--- Records to use Enclosed Below ---

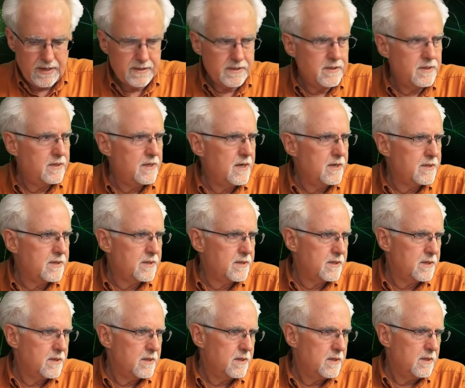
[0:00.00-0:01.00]
X,
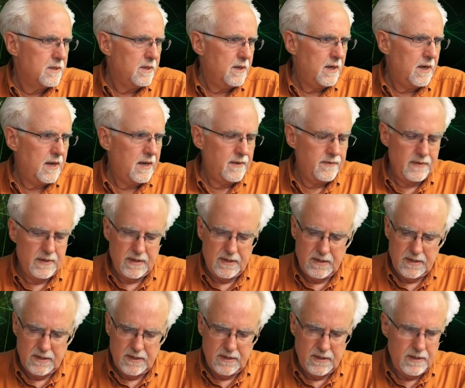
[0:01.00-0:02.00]
yes, and
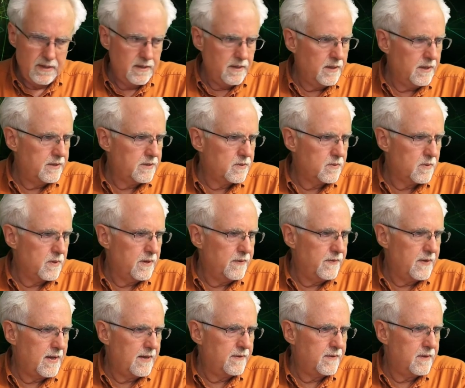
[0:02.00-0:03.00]
then let's
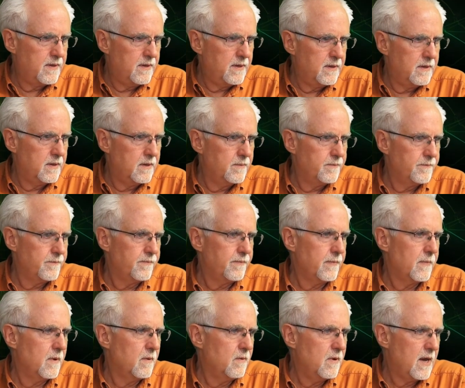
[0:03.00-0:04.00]
run that thing.
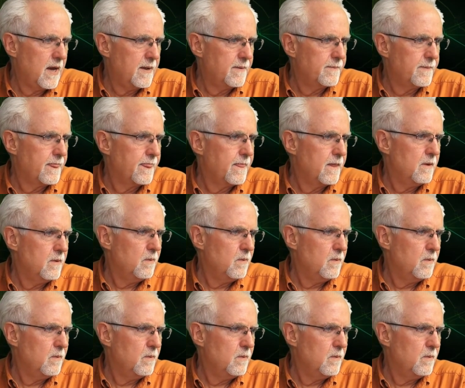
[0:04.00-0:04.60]
Okay.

--- End of Enclosed Records to use ---

- _Exercise goal_
The copy must reproduce every entry exactly while excluding all pictures.

- _Result of the task_
[0:00.00-0:01.00]
X,
[0:01.00-0:02.00]
yes, and
[0:02.00-0:03.00]
then let's
[0:03.00-0:04.00]
run that thing.
[0:04.00-0:04.60]
Okay.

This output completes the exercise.